**Action item**
Write out the listing below without alteration, omitting its pictures.

**Record set**
┄┄┄┄┄┄┄┄┄┄

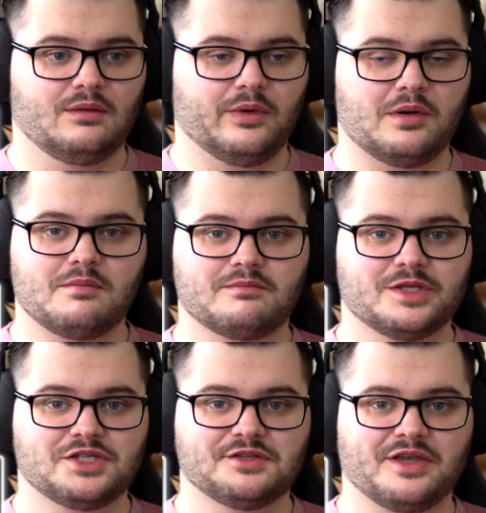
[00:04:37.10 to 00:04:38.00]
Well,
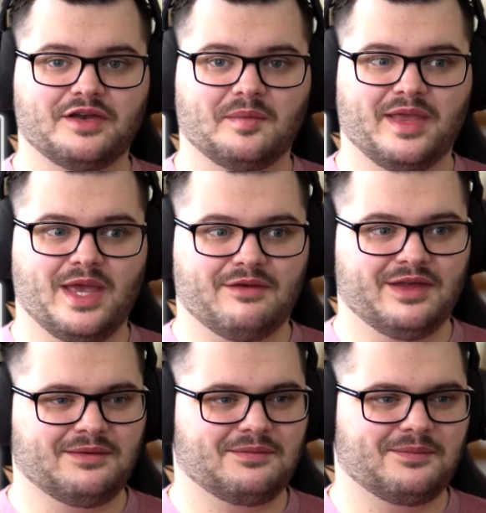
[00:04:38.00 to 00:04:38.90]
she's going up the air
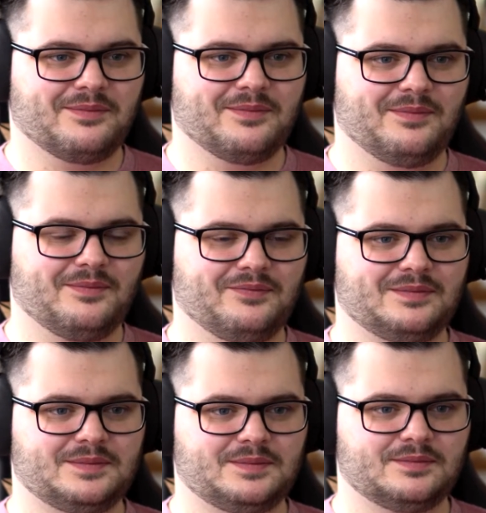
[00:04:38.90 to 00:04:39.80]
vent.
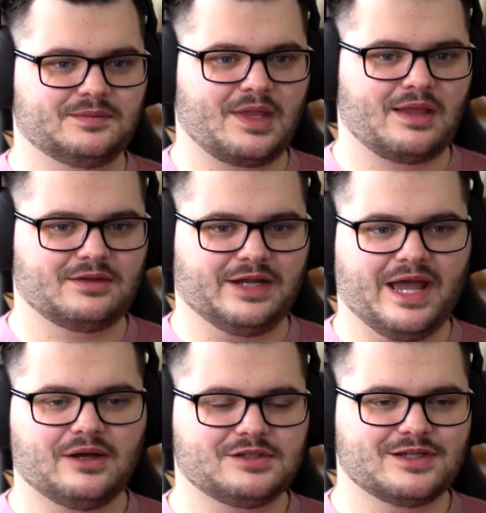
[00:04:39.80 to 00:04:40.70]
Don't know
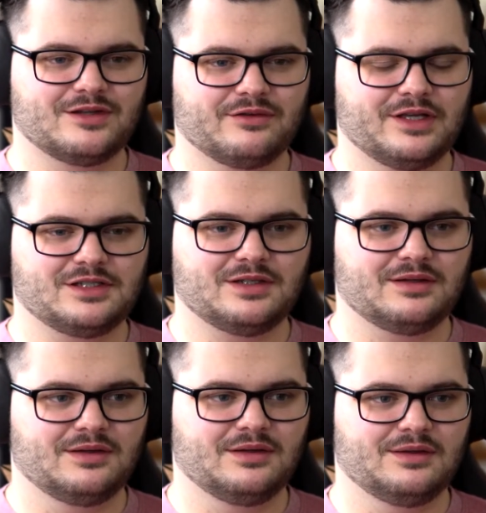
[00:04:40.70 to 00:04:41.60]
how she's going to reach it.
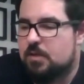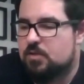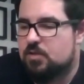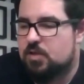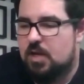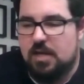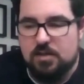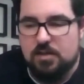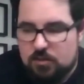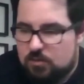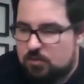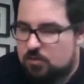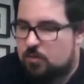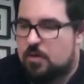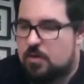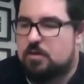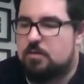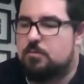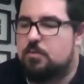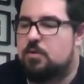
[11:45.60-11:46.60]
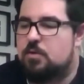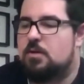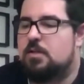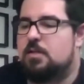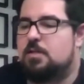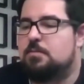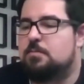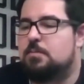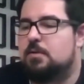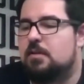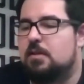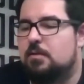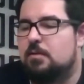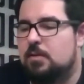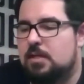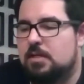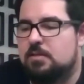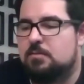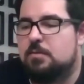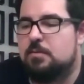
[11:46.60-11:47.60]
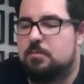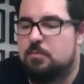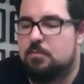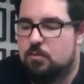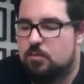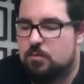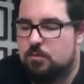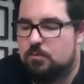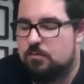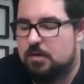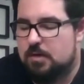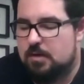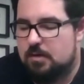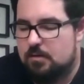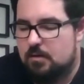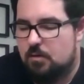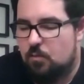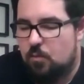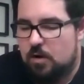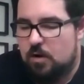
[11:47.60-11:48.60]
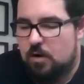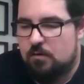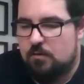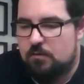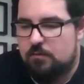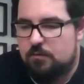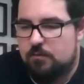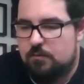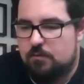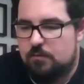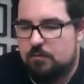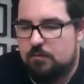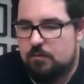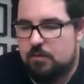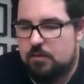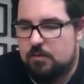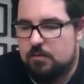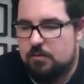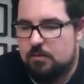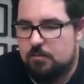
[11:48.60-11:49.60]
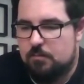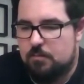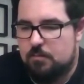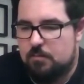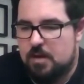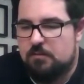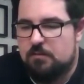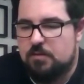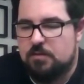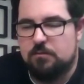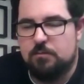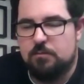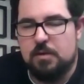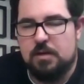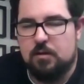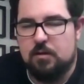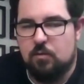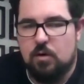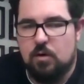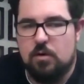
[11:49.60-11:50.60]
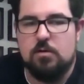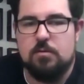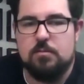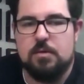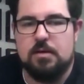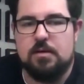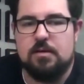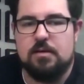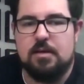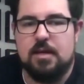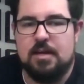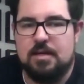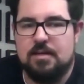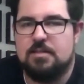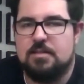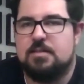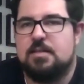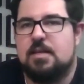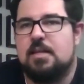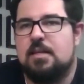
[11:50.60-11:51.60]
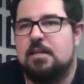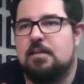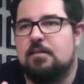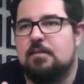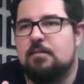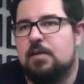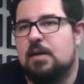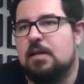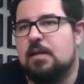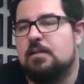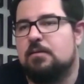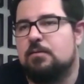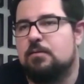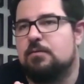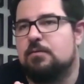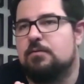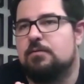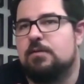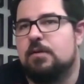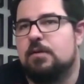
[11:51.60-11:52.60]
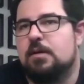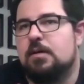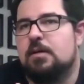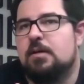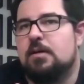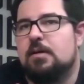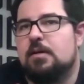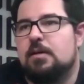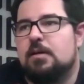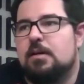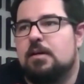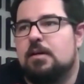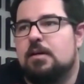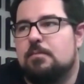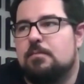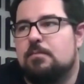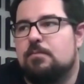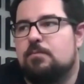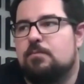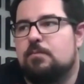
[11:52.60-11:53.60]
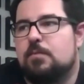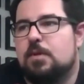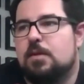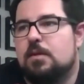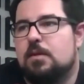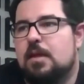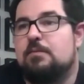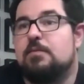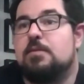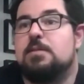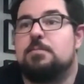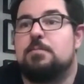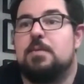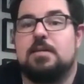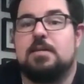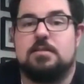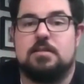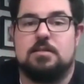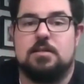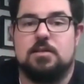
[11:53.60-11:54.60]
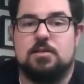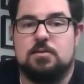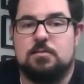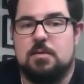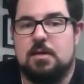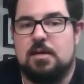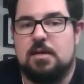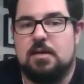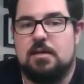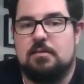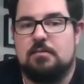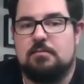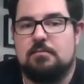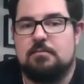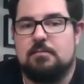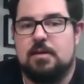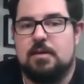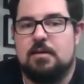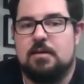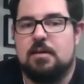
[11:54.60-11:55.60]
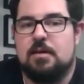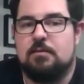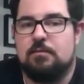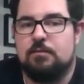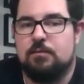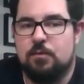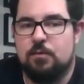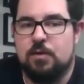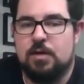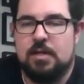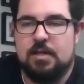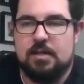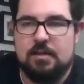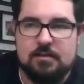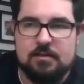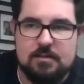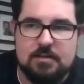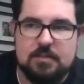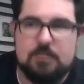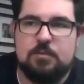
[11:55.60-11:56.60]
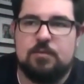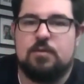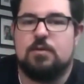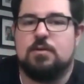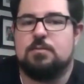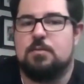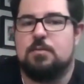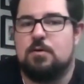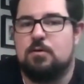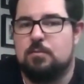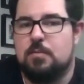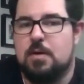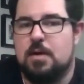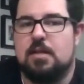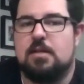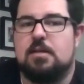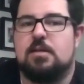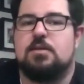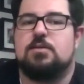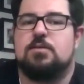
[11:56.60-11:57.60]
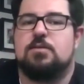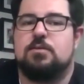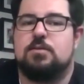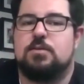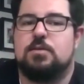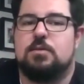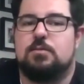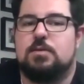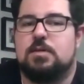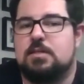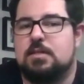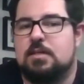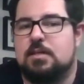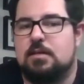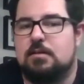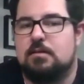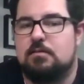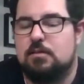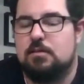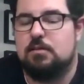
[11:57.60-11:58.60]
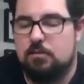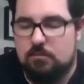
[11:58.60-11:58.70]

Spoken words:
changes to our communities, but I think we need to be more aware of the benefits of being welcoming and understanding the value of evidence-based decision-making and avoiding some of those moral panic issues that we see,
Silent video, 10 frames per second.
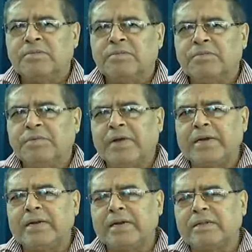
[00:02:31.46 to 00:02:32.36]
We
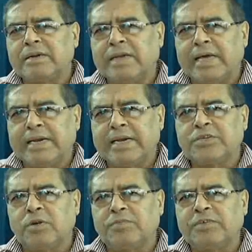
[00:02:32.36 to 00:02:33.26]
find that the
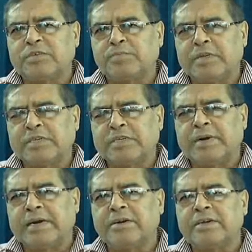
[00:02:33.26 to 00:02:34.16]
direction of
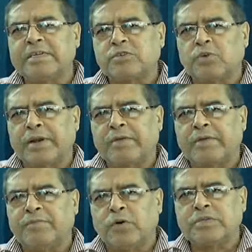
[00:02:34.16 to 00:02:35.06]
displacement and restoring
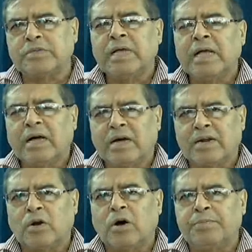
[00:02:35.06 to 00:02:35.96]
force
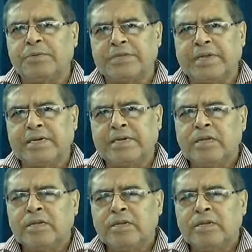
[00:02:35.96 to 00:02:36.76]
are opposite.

┄┄┄┄┄┄┄┄┄┄

**Solution**
[00:04:37.10 to 00:04:38.00]
Well,
[00:04:38.00 to 00:04:38.90]
she's going up the air
[00:04:38.90 to 00:04:39.80]
vent.
[00:04:39.80 to 00:04:40.70]
Don't know
[00:04:40.70 to 00:04:41.60]
how she's going to reach it.
[11:45.60-11:46.60]
[11:46.60-11:47.60]
[11:47.60-11:48.60]
[11:48.60-11:49.60]
[11:49.60-11:50.60]
[11:50.60-11:51.60]
[11:51.60-11:52.60]
[11:52.60-11:53.60]
[11:53.60-11:54.60]
[11:54.60-11:55.60]
[11:55.60-11:56.60]
[11:56.60-11:57.60]
[11:57.60-11:58.60]
[11:58.60-11:58.70]

Spoken words:
changes to our communities, but I think we need to be more aware of the benefits of being welcoming and understanding the value of evidence-based decision-making and avoiding some of those moral panic issues that we see,
Silent video, 10 frames per second.
[00:02:31.46 to 00:02:32.36]
We
[00:02:32.36 to 00:02:33.26]
find that the
[00:02:33.26 to 00:02:34.16]
direction of
[00:02:34.16 to 00:02:35.06]
displacement and restoring
[00:02:35.06 to 00:02:35.96]
force
[00:02:35.96 to 00:02:36.76]
are opposite.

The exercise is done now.